A group led by researchers at Nagoya University in Japan has developed a technology to capture and release cell-free DNA (cfDNA) on nanowire surfaces from urine. By extracting this DNA, they were able to successfully detect IDH1 mutation, a characteristic genetic mutation of gliomas, a type of brain tumor. Their findings increase the effectiveness of cancer detection tests using urine. They published their results in the journal Biosensors and Bioelectronics.

As many patients have routine physicals in which they give urine samples, these samples could be effectively used to look for evidence of brain tumors. One characteristic of brain tumors is the presence of cfDNA, which are small DNA particles released as the tumor rejuvenates its cells and disposes of old damaged ones. Usually, the host’s cfDNA is cleared up by macrophages, but in the case of cancer cells, the cells divide so quickly that there is excess leftover cfDNA, which is excreted in the urine.

“The detection of these cells as a non-invasive way to check for cancer has been approved by the U.S. Food and Drug Administration for cancer screening, diagnosis, prognosis, and monitoring of cancer progression and treatment response,” Professor Takao Yasui, a member of the research group, said. “However, a major bottleneck is the lack of techniques to isolate cfDNA efficiently from urine, as the excreted cfDNA may be short, fragmented, and low concentration.”

To overcome this problem, a team consisting of Professor Takao Yasui, Professor Yoshinobu Baba, and Researcher Hiromi Takahashi from the Graduate School of Engineering, along with Professor Atsushi Natsume from the Institutes of Innovation for Future Society, Nagoya University, in collaboration with Professor Takeshi Yanagida from the University of Tokyo, and Associate Professor Sakon Rahong from King Mongkut’s Institute of Technology Ladkrabang, Thailand, used a catch-and-release method on zinc oxide (ZnO) nanowire surfaces to capture cfDNA and extracellular vesicles from gliomas.

ZnO was chosen because water molecules adsorb on the surface of ZnO nanowires. These water molecules then form hydrogen bonds with any cfDNA in the urine sample. The bonded cfDNA can then be washed out, allowing researchers to isolate trace amounts of it in a sample.

Their technique was a resounding success. “We succeeded in isolating urinary cfDNA, which was exceptionally difficult with conventional methods,” Yasui said. “Although in a previous experiment, we showed that our nanowire could capture cancer extracellular vesicles, which we found in this sample too; the surprising thing was the capture of cfDNA using a similar technique. When we extracted the cfDNA, we detected the IDH1 mutation, which is a characteristic genetic mutation found in gliomas. This was exciting for us, as this is the first report of the detection of the IDH1 mutation from a urine sample as small as 0.5 ml.”

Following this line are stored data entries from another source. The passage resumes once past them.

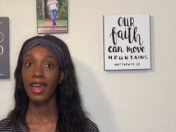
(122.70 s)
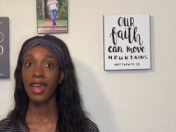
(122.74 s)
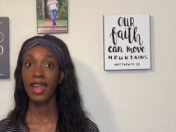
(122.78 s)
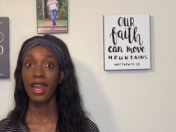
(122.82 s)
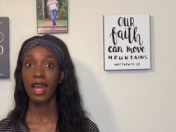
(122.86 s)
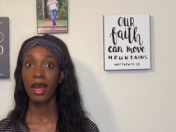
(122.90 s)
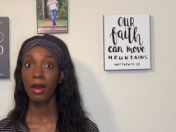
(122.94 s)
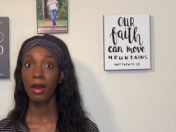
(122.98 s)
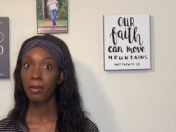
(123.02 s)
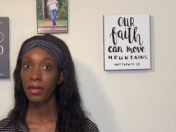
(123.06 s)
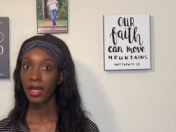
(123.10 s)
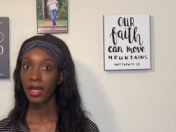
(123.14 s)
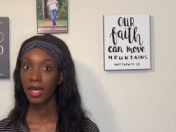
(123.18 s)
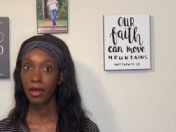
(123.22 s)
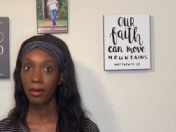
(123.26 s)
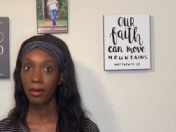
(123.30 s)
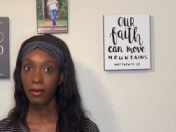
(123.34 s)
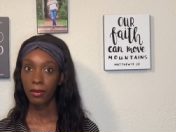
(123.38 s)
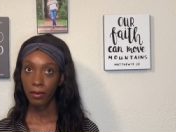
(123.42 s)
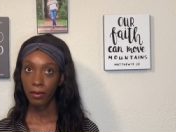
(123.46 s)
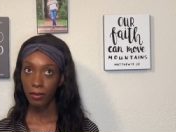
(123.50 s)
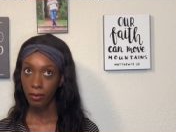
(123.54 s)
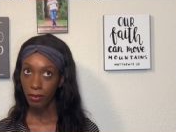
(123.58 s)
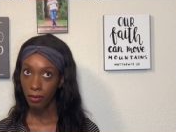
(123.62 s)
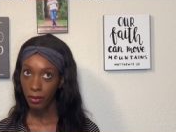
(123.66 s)
I'm like
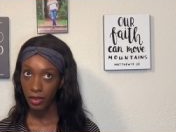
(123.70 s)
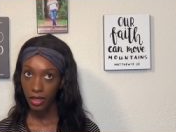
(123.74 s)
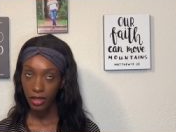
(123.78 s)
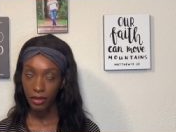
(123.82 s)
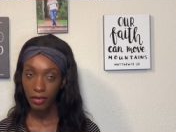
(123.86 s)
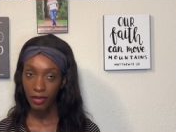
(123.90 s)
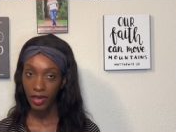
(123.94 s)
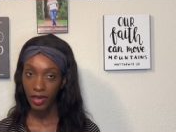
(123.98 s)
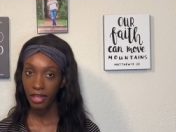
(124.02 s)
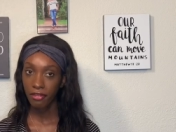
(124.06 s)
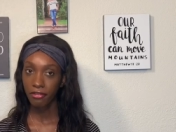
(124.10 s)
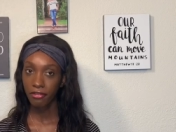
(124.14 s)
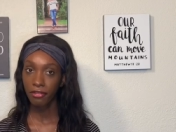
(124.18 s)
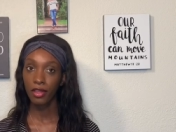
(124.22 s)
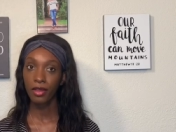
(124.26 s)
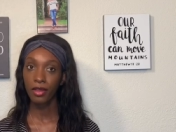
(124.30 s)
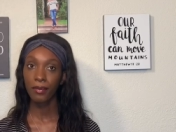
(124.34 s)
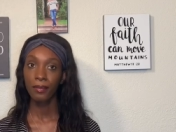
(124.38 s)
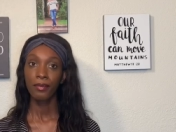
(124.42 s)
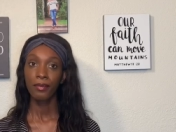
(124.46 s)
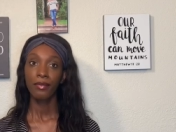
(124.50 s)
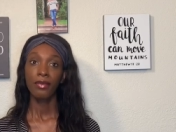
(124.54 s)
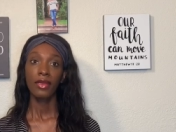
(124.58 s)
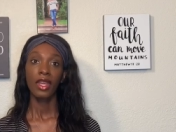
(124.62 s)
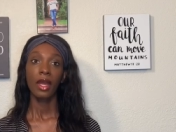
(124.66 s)
really grateful.
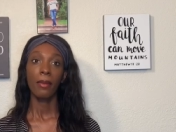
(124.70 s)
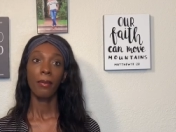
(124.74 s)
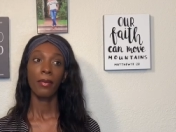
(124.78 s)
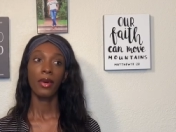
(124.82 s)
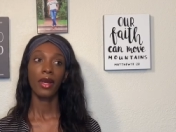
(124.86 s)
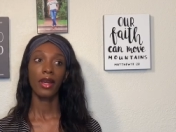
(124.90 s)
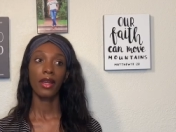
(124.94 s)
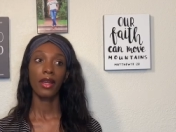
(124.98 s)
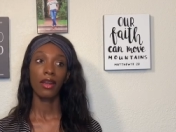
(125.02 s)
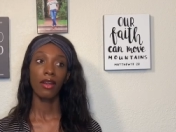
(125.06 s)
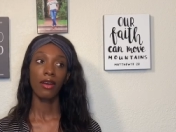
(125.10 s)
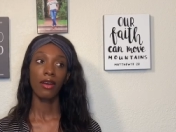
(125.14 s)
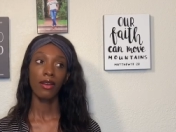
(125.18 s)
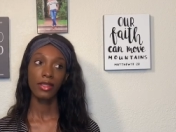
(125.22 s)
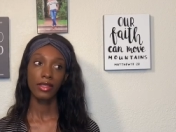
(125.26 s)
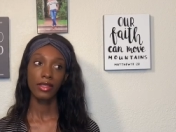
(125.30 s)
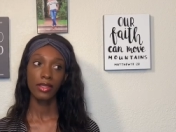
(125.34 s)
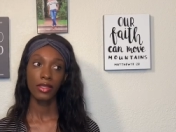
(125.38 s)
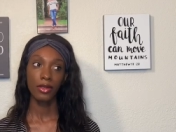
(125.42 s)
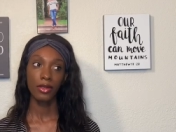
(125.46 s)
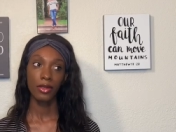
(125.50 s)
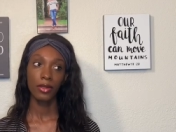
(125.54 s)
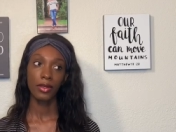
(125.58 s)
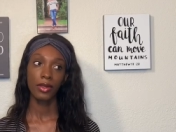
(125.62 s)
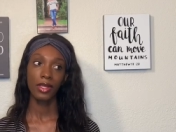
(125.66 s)
But
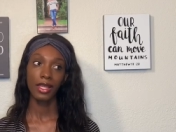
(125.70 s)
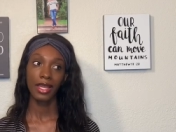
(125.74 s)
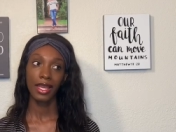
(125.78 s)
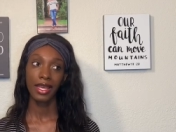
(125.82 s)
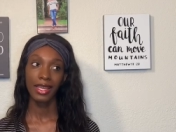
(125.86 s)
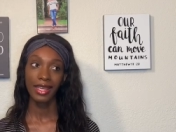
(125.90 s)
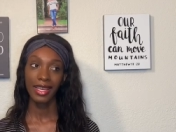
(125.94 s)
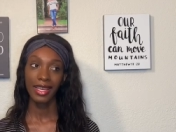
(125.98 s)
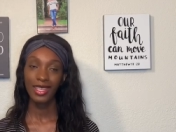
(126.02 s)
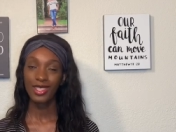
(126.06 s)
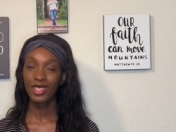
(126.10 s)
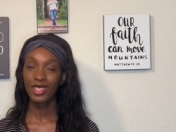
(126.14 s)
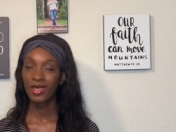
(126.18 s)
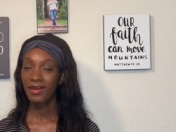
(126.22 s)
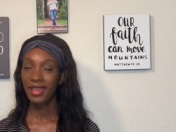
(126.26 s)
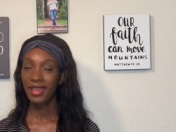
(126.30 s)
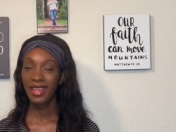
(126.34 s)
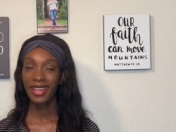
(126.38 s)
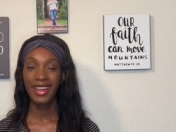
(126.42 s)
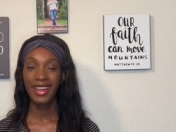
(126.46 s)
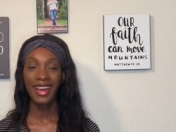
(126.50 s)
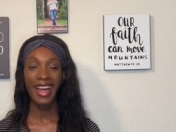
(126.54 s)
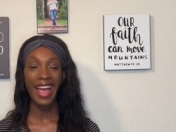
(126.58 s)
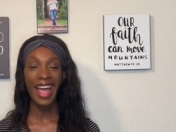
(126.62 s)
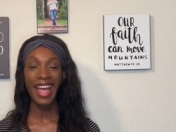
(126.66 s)
also, like, in Jamaica,
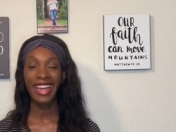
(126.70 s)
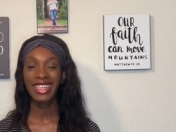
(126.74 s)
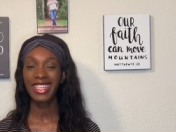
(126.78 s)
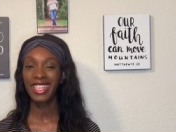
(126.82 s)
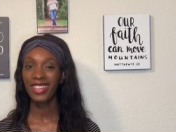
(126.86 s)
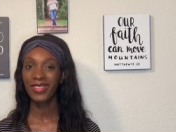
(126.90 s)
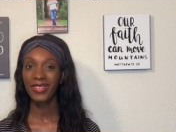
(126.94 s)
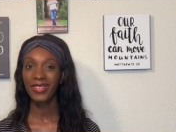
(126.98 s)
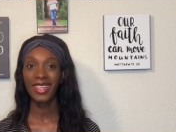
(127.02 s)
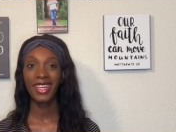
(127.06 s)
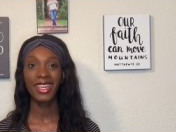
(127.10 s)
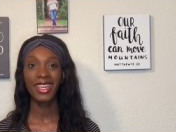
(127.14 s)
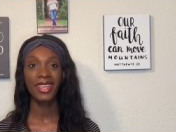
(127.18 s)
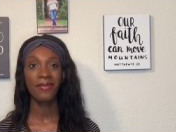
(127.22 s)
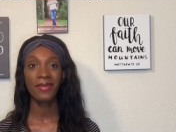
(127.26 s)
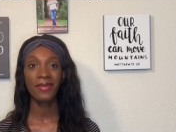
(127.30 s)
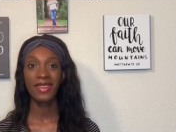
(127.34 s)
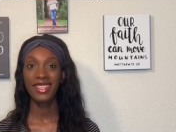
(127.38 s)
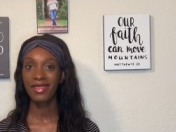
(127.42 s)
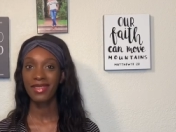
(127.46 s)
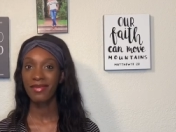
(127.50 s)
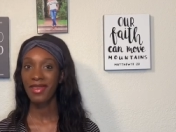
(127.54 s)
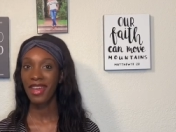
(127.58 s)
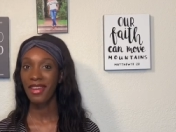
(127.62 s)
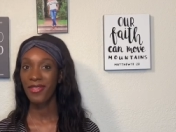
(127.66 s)
I definitely miss
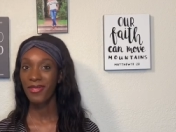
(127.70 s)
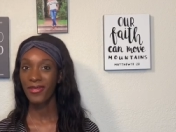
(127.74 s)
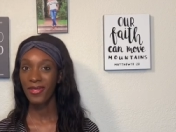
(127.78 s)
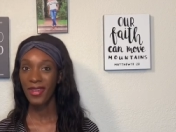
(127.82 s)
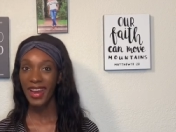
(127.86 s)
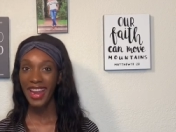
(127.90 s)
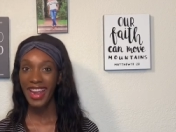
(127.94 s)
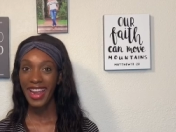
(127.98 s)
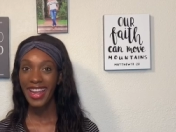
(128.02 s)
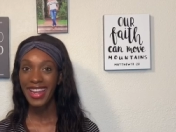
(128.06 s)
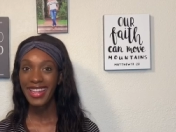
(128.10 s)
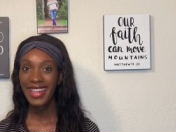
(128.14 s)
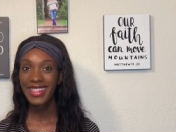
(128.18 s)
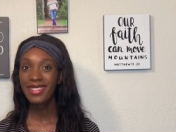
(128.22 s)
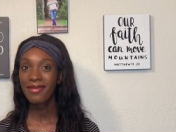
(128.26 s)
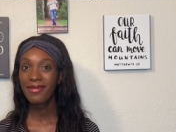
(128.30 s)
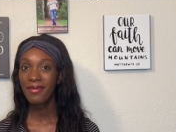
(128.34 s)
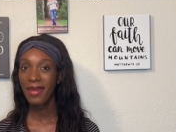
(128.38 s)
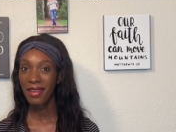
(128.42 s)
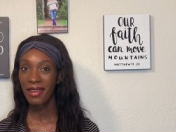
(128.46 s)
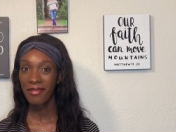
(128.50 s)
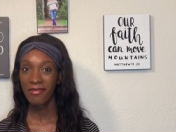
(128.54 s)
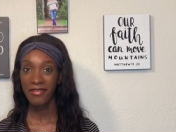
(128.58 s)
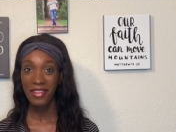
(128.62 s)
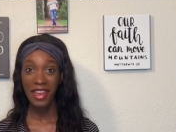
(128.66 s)
my friends, my
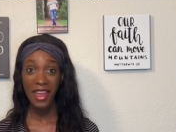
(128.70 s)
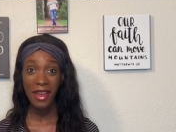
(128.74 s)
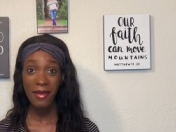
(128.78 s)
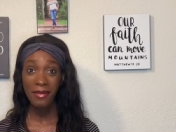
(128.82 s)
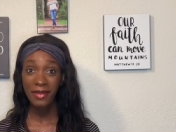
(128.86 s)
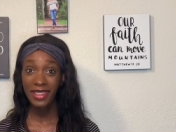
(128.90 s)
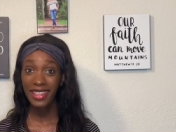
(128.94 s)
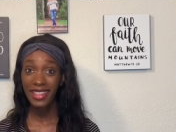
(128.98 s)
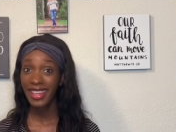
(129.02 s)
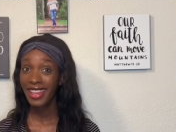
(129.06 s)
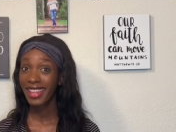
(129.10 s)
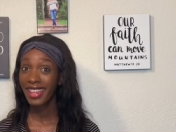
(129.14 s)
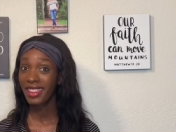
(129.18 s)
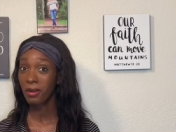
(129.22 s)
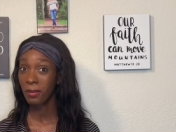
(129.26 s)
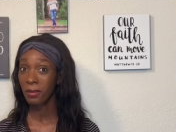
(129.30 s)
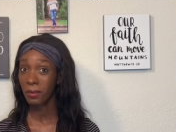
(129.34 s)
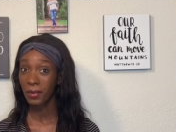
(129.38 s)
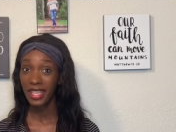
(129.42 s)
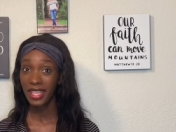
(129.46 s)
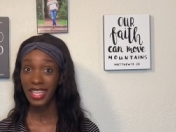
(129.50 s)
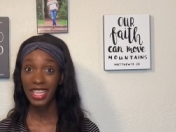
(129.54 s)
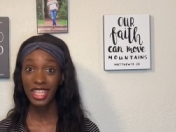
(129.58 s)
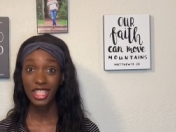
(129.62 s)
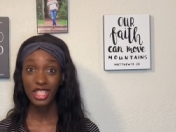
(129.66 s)
family, the
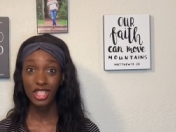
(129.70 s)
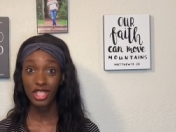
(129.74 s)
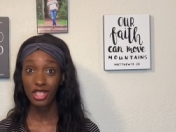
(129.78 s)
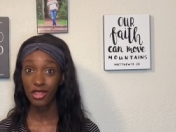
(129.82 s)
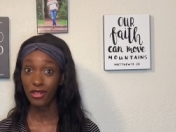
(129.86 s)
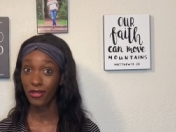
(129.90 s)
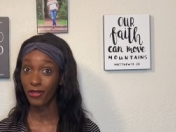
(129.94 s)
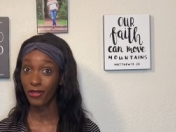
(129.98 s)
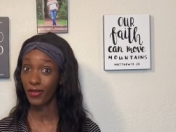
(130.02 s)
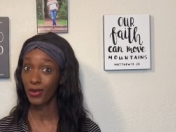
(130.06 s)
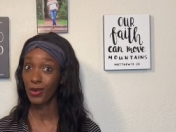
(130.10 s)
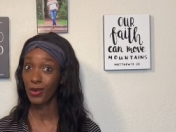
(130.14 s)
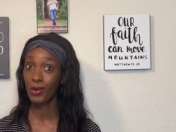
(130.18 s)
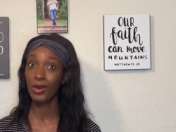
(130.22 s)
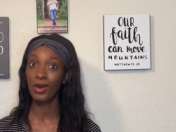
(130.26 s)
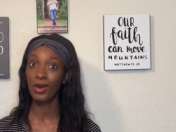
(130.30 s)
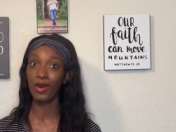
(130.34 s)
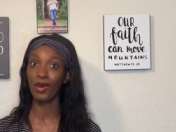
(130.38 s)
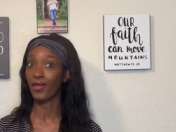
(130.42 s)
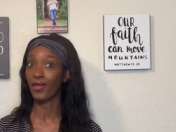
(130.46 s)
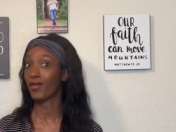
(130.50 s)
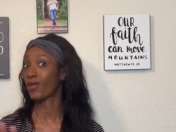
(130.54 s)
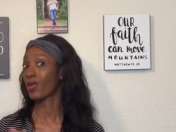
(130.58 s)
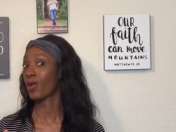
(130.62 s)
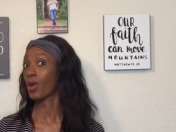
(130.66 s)
beach, the food, of
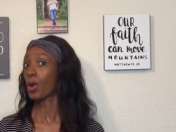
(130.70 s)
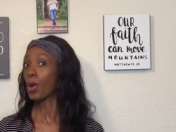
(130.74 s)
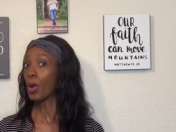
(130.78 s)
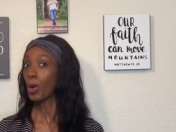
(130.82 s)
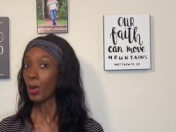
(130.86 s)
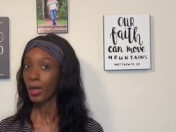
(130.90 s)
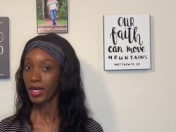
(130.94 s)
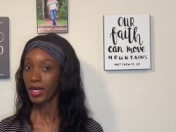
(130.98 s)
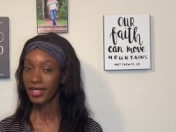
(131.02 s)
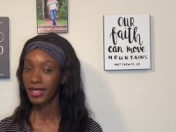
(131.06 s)
course.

“This research overcomes the shortcomings of currently used methods by using chemical, biological, medical and nanotechnological techniques to provide a state-of-the-art method for the clinical use of urinary cfDNA, especially as an analytical tool to facilitate the early diagnosis of cancer,” Yasui said. “Although we tested gliomas, this method opens new possibilities for the detection of tumor mutations. If we know the type of mutation to look for, we can easily apply our technique to detect other types of tumors, especially the detection of those that cannot be isolated by conventional methods.”